One of my favorite Victorian novels would have to be "Three Men in a Boat" by Jerome K. Jerome. Jerome was a great comedic writer, his prose are still laugh out loud funny. The book follows Jerome and his two friends, to say nothing of the dog, as they take a boat trip out of London on the Thames. One of my favorite parts outlines their approach to making tea, this is a top-tip still relevant today.
We put the kettle on to boil, up in the nose of the boat, and went down to the stern and pretended to take no notice of it, but set to work to get the other things out.
That is the only way to get a kettle to boil up the river. If it sees that you are waiting for it and are anxious, it will never even sing. You have to go away and begin your meal, as if you were not going to have any tea at all. You must not even look round at it. Then you will soon hear it sputtering away, mad to be made into tea.

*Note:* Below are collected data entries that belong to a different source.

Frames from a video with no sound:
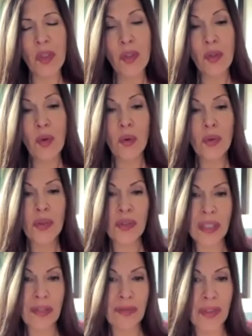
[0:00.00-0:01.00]
you hold
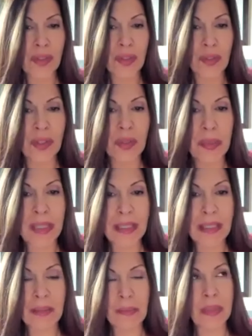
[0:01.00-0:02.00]
yourself in certain
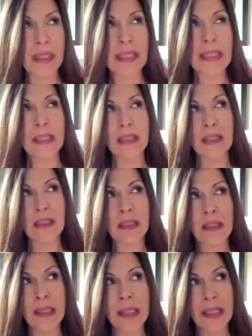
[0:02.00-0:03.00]
spaces and places
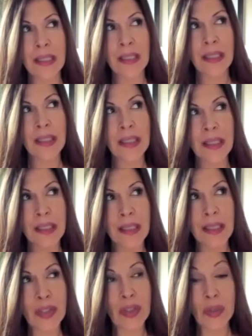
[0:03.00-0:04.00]

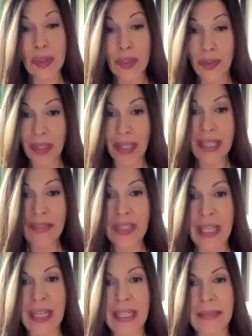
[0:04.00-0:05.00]
during your
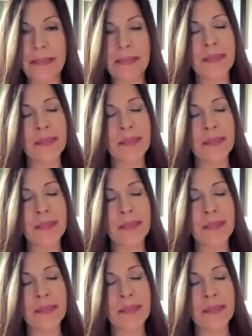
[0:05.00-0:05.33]
lifetime.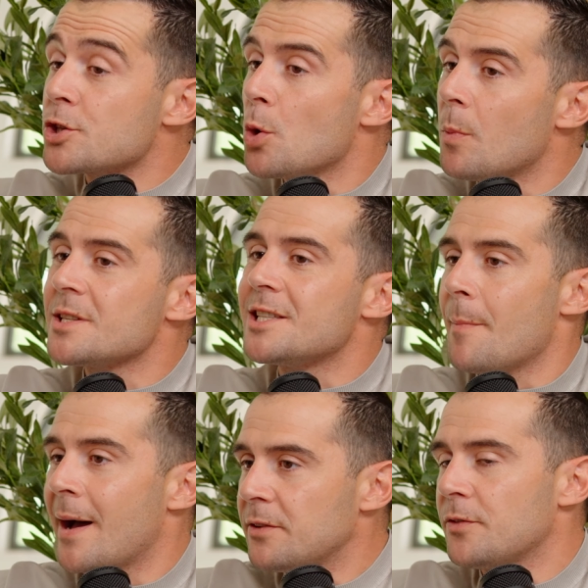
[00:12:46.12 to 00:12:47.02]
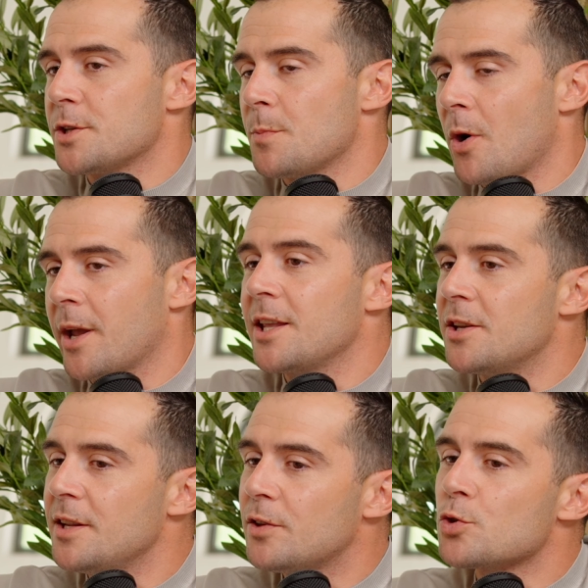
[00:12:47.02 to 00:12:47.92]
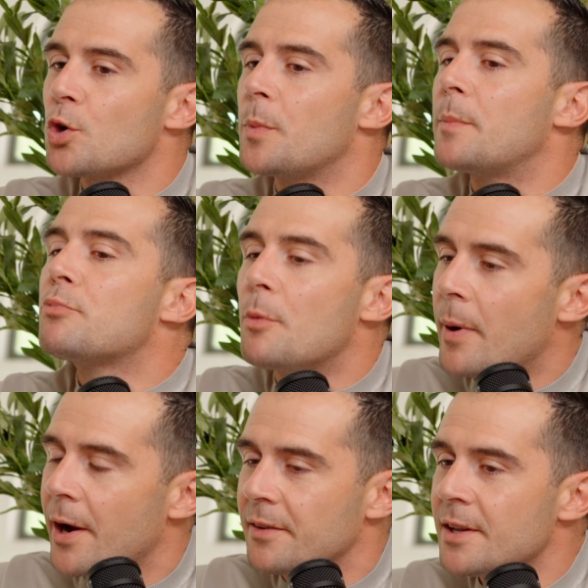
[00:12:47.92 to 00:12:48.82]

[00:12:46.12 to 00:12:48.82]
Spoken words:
so much demand for this market. You need to sort of be prepared.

It is a good plan, too, if you are in a great hurry, to talk very loudly to each other about how you don’t need any tea, and are not going to have any. You get near the kettle, so that it can overhear you, and then you shout out,“I don’t want any tea; do you, George?” to which George shouts back, “Oh, no, I don’t like tea; we’ll have lemonade instead—tea’s so indigestible.” Upon which the kettle boils over, and puts the stove out.
We adopted this harmless bit of trickery, and the result was that, by the time everything else was ready, the tea was waiting.